Undo data generated by a transaction must always be kept until the transaction commits. This is an absolute; under no circumstances will Oracle ever overwrite undo data that might be needed to rollback a transaction. This data is known as “active” undo data.
Once a transaction has committed, its undo data is no longer active, but it could still be needed to support long running queires that began before the transaction.

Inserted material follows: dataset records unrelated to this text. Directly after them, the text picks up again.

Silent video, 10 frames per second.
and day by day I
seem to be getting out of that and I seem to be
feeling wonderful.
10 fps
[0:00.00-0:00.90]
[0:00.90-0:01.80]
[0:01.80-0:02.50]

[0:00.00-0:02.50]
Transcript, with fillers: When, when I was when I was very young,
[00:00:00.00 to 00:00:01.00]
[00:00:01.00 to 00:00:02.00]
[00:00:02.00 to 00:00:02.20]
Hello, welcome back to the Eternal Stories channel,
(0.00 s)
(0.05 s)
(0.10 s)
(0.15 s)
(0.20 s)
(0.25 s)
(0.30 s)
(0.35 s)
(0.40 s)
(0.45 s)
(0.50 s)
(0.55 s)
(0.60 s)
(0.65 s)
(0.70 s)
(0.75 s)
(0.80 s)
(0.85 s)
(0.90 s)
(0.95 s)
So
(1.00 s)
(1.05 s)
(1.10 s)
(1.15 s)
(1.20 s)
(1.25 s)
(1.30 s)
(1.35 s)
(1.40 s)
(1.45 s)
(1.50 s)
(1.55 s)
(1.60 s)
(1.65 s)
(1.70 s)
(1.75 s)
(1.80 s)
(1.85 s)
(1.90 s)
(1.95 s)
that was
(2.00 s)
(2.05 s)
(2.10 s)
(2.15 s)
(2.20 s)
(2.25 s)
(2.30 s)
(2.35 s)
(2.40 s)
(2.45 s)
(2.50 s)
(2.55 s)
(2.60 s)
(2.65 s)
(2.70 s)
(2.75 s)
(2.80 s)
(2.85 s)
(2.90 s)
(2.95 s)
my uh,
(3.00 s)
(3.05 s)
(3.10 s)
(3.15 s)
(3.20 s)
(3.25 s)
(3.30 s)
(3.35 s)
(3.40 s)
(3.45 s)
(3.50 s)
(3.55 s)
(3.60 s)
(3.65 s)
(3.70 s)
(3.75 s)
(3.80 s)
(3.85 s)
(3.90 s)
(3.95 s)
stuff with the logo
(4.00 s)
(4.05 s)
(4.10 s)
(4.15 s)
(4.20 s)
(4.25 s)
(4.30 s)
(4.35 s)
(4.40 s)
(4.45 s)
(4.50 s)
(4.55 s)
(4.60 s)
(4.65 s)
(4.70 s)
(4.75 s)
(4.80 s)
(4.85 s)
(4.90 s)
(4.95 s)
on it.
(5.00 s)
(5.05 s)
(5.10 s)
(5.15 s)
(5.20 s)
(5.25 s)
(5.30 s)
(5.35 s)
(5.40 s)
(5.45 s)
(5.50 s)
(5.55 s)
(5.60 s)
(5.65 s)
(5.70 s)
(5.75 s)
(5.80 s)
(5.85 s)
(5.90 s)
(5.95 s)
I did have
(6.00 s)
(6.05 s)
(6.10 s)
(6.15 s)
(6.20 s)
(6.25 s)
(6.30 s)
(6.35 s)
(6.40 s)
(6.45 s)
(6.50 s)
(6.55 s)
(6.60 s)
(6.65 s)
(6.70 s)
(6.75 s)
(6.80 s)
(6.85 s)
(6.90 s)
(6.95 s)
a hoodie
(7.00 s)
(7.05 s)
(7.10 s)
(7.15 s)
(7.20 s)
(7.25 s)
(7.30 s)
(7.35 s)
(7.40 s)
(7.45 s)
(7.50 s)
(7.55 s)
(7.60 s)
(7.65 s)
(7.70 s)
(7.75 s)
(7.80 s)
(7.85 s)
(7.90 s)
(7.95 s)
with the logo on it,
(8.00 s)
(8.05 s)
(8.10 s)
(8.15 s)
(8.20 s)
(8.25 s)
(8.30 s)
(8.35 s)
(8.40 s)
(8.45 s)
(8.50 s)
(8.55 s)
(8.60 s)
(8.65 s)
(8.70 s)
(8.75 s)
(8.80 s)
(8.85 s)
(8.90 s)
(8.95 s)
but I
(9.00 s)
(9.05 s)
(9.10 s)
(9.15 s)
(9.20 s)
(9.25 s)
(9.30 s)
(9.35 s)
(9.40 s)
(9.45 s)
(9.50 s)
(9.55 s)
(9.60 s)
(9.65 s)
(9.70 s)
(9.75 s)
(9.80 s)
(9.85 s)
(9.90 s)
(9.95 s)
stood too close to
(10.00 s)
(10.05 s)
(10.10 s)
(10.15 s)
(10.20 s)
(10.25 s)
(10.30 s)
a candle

Data that may be needed for this purpose is known as “unexpired” undo data.
 ”Expired” undo is data that is no longer needed either to rollback a transaction or to be read by queries.. Active undo will never be overwritten, and ideally expired undo can be safely overwritten at any time.
Unexpired undo can be overwritten, but at the risk of causing queries to fail with the “ORA-01555 : Snapshot too old”error.
The point at which data transitions from “unexpired” to “expired” is controlled by the instance parameter UNDO_RETENTION.
With release 9i of the Oracle database,Oracle would overwrite any expired undo. This meant that if the UNDO_RETENTION parameter were not set appropriately or (not set at all, in which case it defaults to 9oo seconds), there would be great danger of ORA-1555 errors.
Oracle 10g relaeas of the database effectively ignores the UNDO_RETENTION parameter. It will always overwrite the oldest bit of undo data.This means that is a sense there is no longer any difference between expired and unexpired undo and that the UNDO_RETENTION instance parameter is redundant, because undo retention is automatically tuned for the longest possible query.
To monitor the automatic undo retention tuning ,query V$UNDOSTAT this query will show,
SQL> SELECT BEGIN_TIME,END_TIME,TUNED_UNDORETENTION,ACTIVEBLKS,UNEXPIREDBLKS,EXP
IREDBLKS FROM V$UNDOSTAT;
Iin fivteen minutes intervals, how old(in seconds) the oldest block of inactive undo data was. provided that no query started earlier than that, you will never receive a snapshot too old error. The larger the undo tablespace is and the less the transaction workload is, the further back the TUNED_UNDORETENTION will be.